• byro (disco)

    Can someone explain how this can happen?!

  • Anonymous (disco)

    A 8KB read buffer...

    ... or is it a read bugger?

  • DaveK (disco)

    TRWTF is not recognizing 32768 and needing to use a calculator to divide it by 8192.

  • RaceProUK (disco)
    Comment held for moderation.
  • balazs (disco) in reply to byro
    Comment held for moderation.
  • Gaska (disco) in reply to balazs

    Alternatively, it might be some strncpy() or similar to a buffer of size n*8K. In case string size equals buffer size, null terminator isn't put in place.

  • Cian (disco)

    There's an elderly HP flatbed scanner which refuses to scan if you have a multiple of 4GB free on C: at the time - and its rounded off rather than the exact KB or MB free.

    I've never figured out what they could have been checking for that'd make it think that 4 (or 8, or 128) GB is no free space but 3.99/4.01 isn't.

  • fowkc (disco)

    TRWTF is that having found a possible fix they went:

    1. Fix CSS file
    2. Commit CSS file
    3. Test if fix actually worked.
  • flabdablet (disco) in reply to Cian
    Cian:
    I've never figured out what they could have been checking for that'd make it think that 4 (or 8, or 128) GB is no free space but 3.99/4.01 isn't.

    Somebody put the free space byte count in a uint32 before testing it.

  • Patrick_Schluter (disco) in reply to byro

    I had the same bug in one of my programs.
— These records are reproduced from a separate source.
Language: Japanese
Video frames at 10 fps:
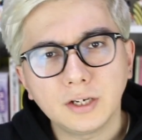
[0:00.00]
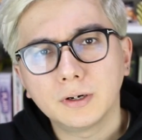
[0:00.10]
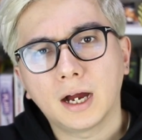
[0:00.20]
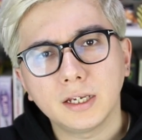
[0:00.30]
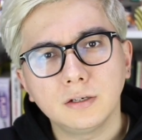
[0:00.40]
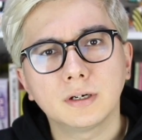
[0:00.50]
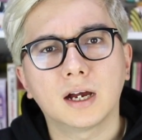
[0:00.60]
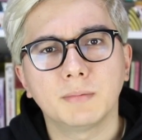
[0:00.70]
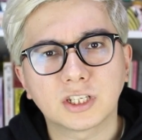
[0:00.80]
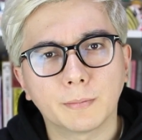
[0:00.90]
いう俳優
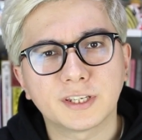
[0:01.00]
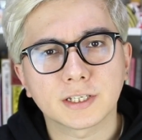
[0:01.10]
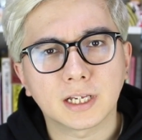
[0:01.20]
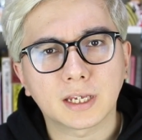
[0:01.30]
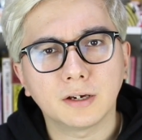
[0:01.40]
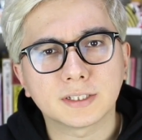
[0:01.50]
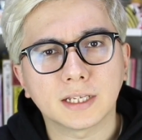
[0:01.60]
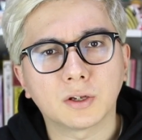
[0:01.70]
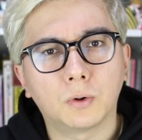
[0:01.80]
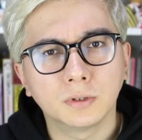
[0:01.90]
がめちゃめちゃ酒
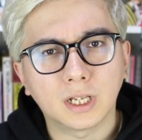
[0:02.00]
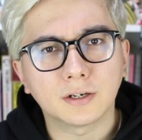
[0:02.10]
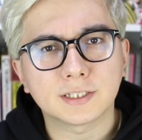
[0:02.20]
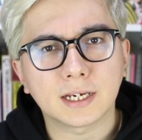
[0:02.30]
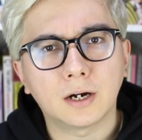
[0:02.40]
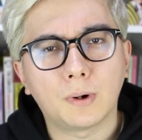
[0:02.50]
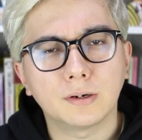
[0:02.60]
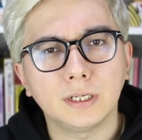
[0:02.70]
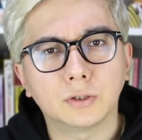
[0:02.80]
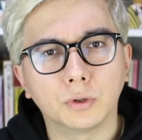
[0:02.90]
癖と女癖が
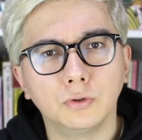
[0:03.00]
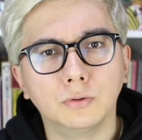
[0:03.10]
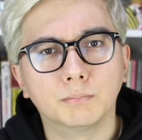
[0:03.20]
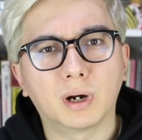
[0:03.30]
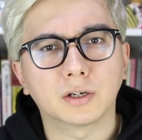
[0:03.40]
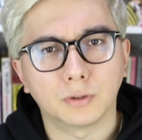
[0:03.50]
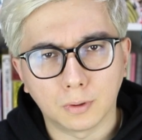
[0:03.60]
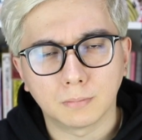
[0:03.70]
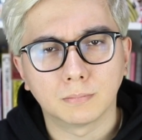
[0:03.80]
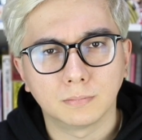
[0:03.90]
悪いという暴
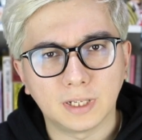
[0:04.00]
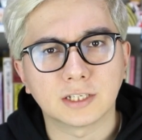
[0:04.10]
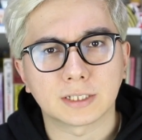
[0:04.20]
露でし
It happens when you open a file using a memory map and then use C string functions on the buffer. C strings are defined as characters ended with the sentinel value 0. A memory map will always have the size in a granularity of a memory page size, which is 4K on x86 and ARM processors but can have other values on other systems (on SPARC it's 8K, the last Apple ARM uses now 16K). On file sizes that do not match a multiple of the page size, the last page will be filled with 0 bytes, so noproblem if you use C string functions. In the rare case of a file size being a multiple of the page size, the last page will fit exactly and there will be no 0 byte at the end. When scanning with a C string function (strlen, strstr, strchr etc.), the program will try to access beyond the last page, but in general there is no valid page behind and the program crashes with a "segmentation fault". To avoid the problem, either do not use C functions or open the memory with 1 byte more than the real size of the file.
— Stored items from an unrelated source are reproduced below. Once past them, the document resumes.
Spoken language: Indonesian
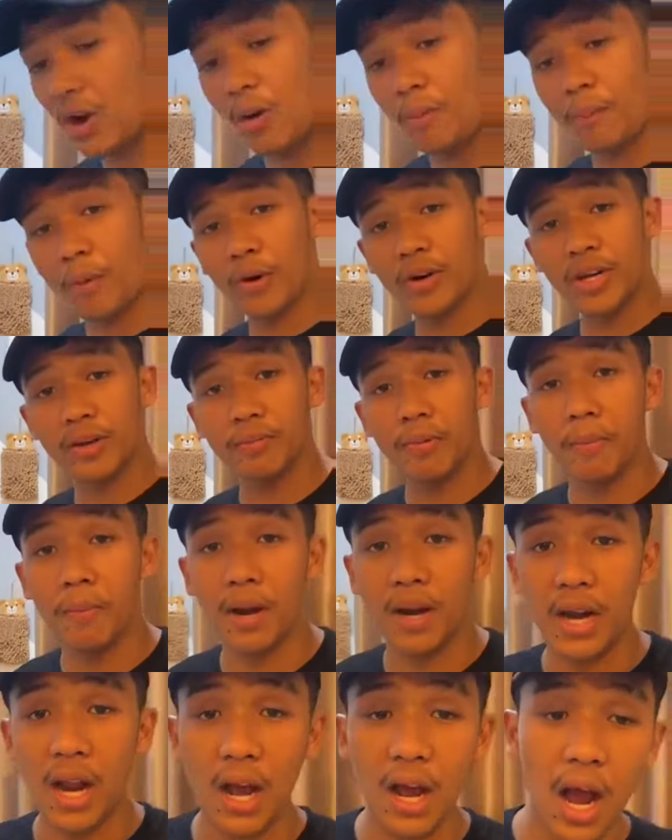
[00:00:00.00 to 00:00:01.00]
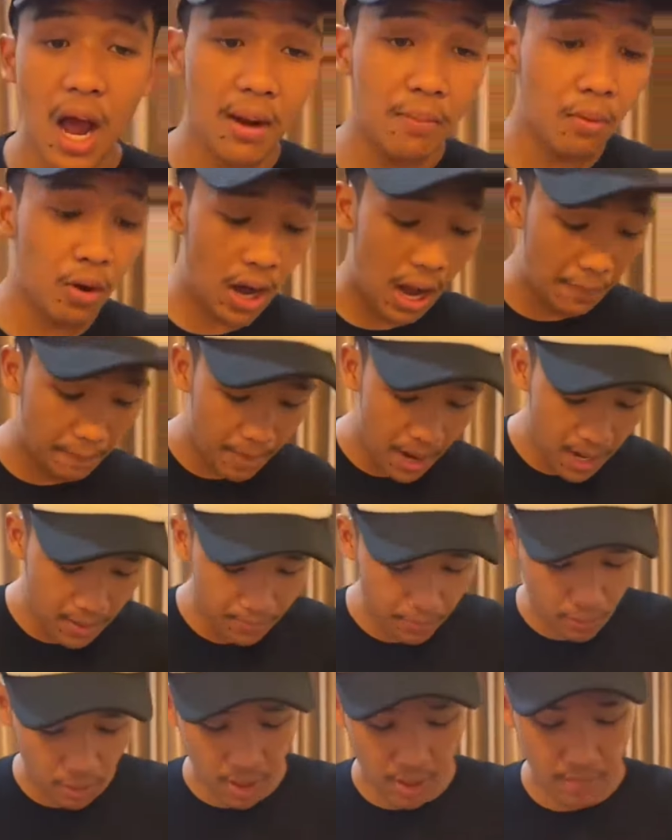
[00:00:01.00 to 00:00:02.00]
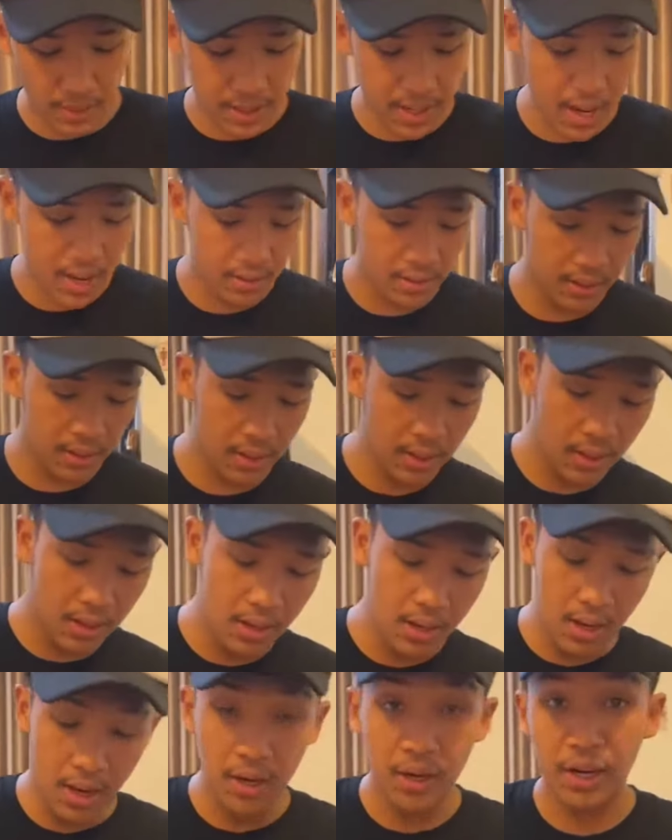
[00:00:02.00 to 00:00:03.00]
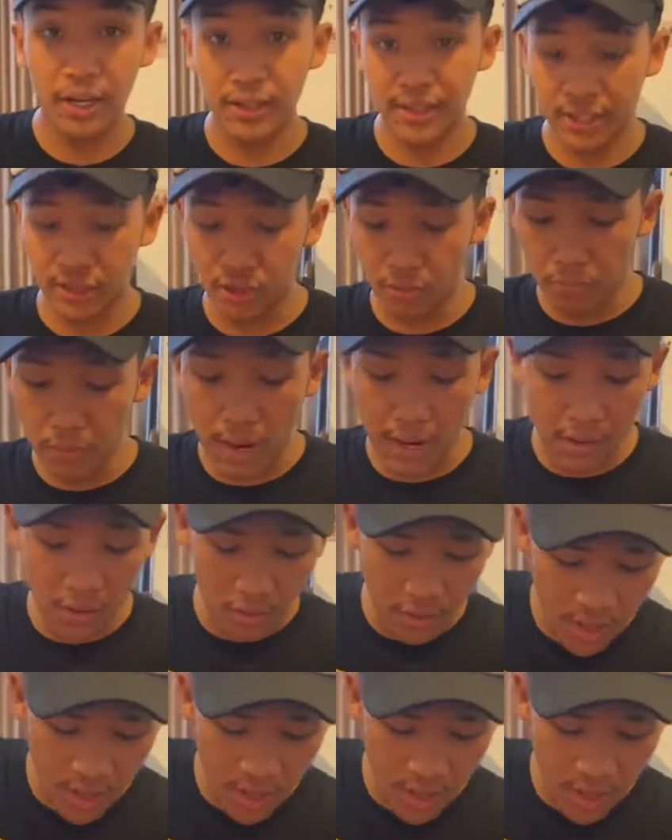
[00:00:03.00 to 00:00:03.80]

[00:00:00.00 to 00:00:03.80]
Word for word: kompornya bebeledagan borapan, apa namanya? Kita coba dulu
    In the story it's probably a multiple of 4K that will crash Dreamweaver as it is either a Windows or a Mac program and even Power-PC uses 4K pages. EDIT: I used Unix terminology but the behavior is the same on Windows or Mac (which is Unix) because it's a fundamental aspect of the processors, not of the OS.

  • Arantor (disco)

    Fun bonus fact, PHP 5.3.10 had the same basic problem, only with multiples of 4KB. Would crash and if plugged into Apache as a module, would also potentially crash Apache.

    But, you know, TRWTF and all that.

  • Zemm (disco)

    This might explain the reason so many files on our web sites have null bytes at the end, and they've stopped multiplying now that the designers have stopped using Dreamweaver!
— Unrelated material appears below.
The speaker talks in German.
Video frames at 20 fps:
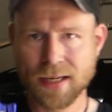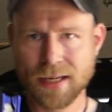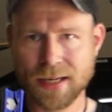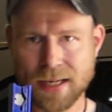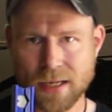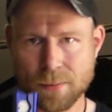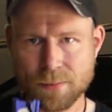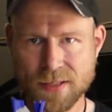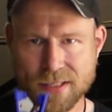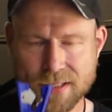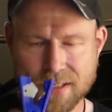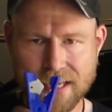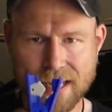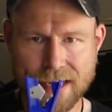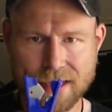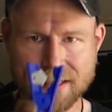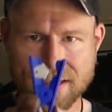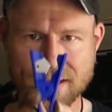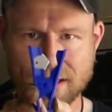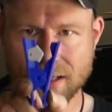gibt es
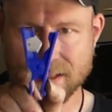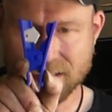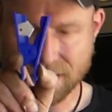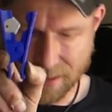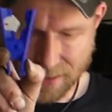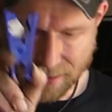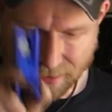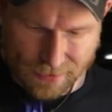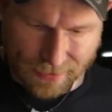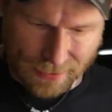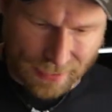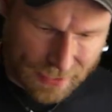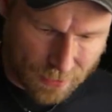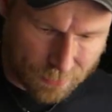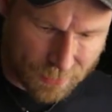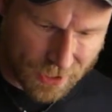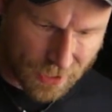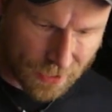extra dieses Teil mit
  • Gaska (disco) in reply to Patrick_Schluter
    Patrick_Schluter:
    To avoid the problem, either do not use C functions or open the memory with 1 byte more than the real size of the file.
    Or don't treat random data blob as null-terminated string.
  • Eldelshell (disco)

    So, did they fix this in later iterations of Dreamweaver.

    I only took a glance at Dreamweaver once, but it reminded me so much of FrontPage that I ran away. Why does Adobe has this power on me is unknown.

  • Patrick_Schluter (disco) in reply to Gaska

    That's what not using C (string) functions means. Thank you for your reformulation.

    Adding one byte to the size of the mmap transforms your "random data block" to a nul terminated string.

  • CarrieVS (disco) in reply to fowkc
    fowkc:
    TRWTF is that having found a possible fix they went:1. Fix CSS file2. Commit CSS file3. Test if fix actually worked.

    Perhaps I'm being really thick, but why is that a WTF and what else should they have done, in this situation?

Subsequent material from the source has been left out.